Task directions:
Write out exactly the lines from the one containing "Frames from a" through the last line of the records below, both included, and leave out any pictures.

Data records START

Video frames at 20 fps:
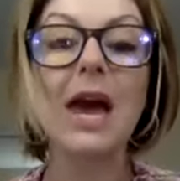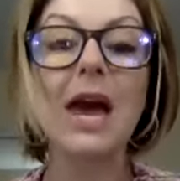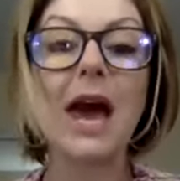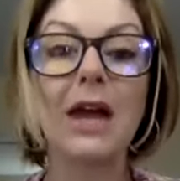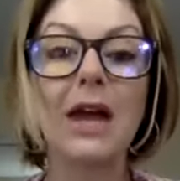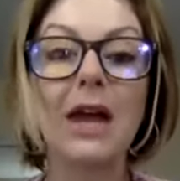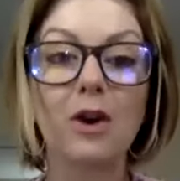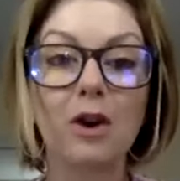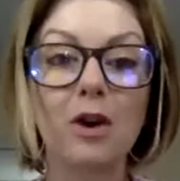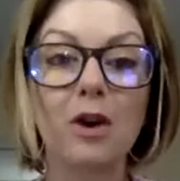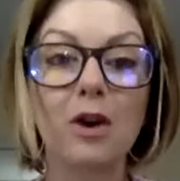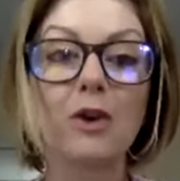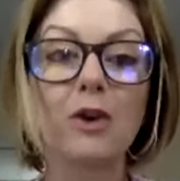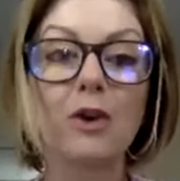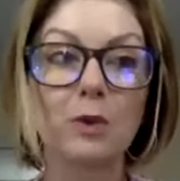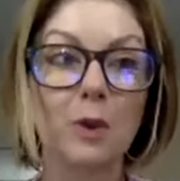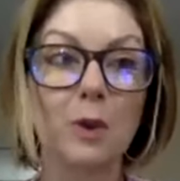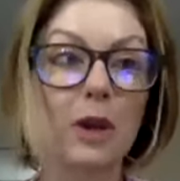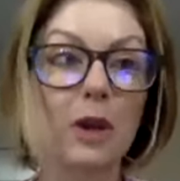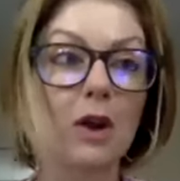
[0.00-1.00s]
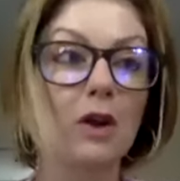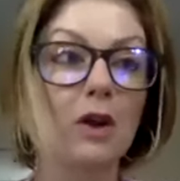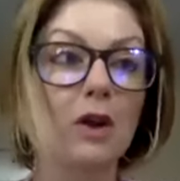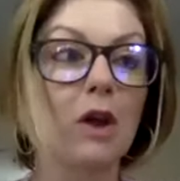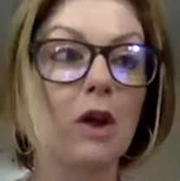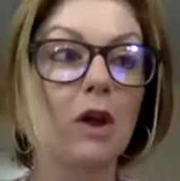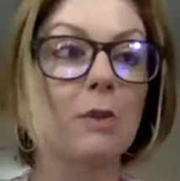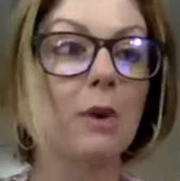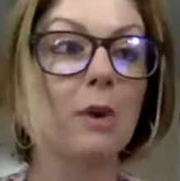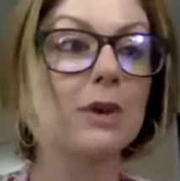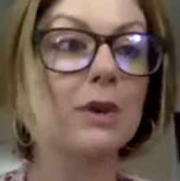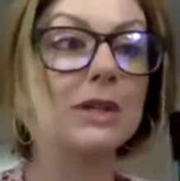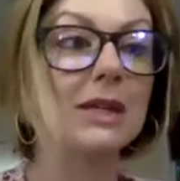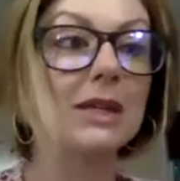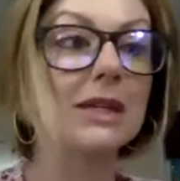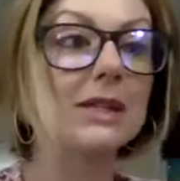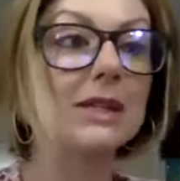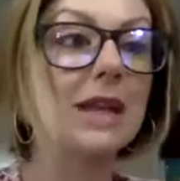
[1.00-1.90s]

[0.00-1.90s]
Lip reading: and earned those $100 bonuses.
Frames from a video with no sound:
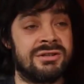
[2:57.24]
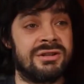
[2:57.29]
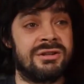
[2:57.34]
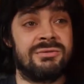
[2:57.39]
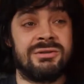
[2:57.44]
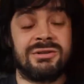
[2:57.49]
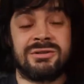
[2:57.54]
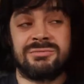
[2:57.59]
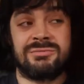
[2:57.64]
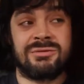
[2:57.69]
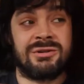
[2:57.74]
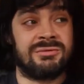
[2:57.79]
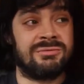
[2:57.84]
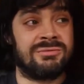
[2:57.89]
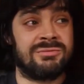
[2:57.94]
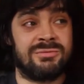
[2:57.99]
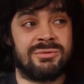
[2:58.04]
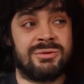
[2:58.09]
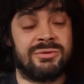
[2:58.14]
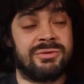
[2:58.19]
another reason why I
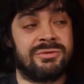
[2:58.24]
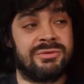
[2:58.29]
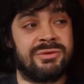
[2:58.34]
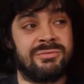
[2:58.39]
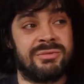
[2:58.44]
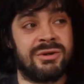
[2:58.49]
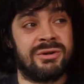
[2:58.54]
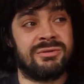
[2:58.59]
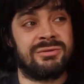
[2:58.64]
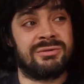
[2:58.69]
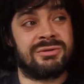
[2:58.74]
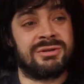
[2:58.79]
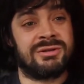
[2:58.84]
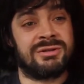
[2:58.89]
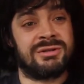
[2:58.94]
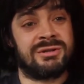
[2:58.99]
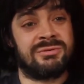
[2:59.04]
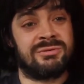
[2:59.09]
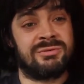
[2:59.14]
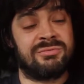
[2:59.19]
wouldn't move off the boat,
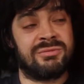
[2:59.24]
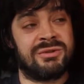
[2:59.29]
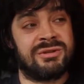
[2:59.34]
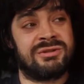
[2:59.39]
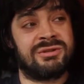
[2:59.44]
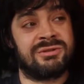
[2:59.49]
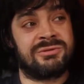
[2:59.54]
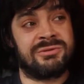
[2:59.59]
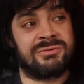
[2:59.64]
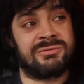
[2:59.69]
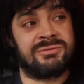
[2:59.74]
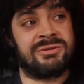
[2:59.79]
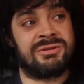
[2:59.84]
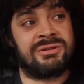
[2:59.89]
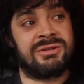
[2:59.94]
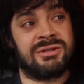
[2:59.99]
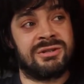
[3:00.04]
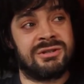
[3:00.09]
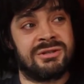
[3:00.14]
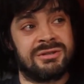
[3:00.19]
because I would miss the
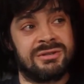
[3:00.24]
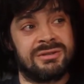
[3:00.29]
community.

Data records END

Exercise solution:
Frames from a video with no sound:
[2:57.24]
[2:57.29]
[2:57.34]
[2:57.39]
[2:57.44]
[2:57.49]
[2:57.54]
[2:57.59]
[2:57.64]
[2:57.69]
[2:57.74]
[2:57.79]
[2:57.84]
[2:57.89]
[2:57.94]
[2:57.99]
[2:58.04]
[2:58.09]
[2:58.14]
[2:58.19]
another reason why I
[2:58.24]
[2:58.29]
[2:58.34]
[2:58.39]
[2:58.44]
[2:58.49]
[2:58.54]
[2:58.59]
[2:58.64]
[2:58.69]
[2:58.74]
[2:58.79]
[2:58.84]
[2:58.89]
[2:58.94]
[2:58.99]
[2:59.04]
[2:59.09]
[2:59.14]
[2:59.19]
wouldn't move off the boat,
[2:59.24]
[2:59.29]
[2:59.34]
[2:59.39]
[2:59.44]
[2:59.49]
[2:59.54]
[2:59.59]
[2:59.64]
[2:59.69]
[2:59.74]
[2:59.79]
[2:59.84]
[2:59.89]
[2:59.94]
[2:59.99]
[3:00.04]
[3:00.09]
[3:00.14]
[3:00.19]
because I would miss the
[3:00.24]
[3:00.29]
community.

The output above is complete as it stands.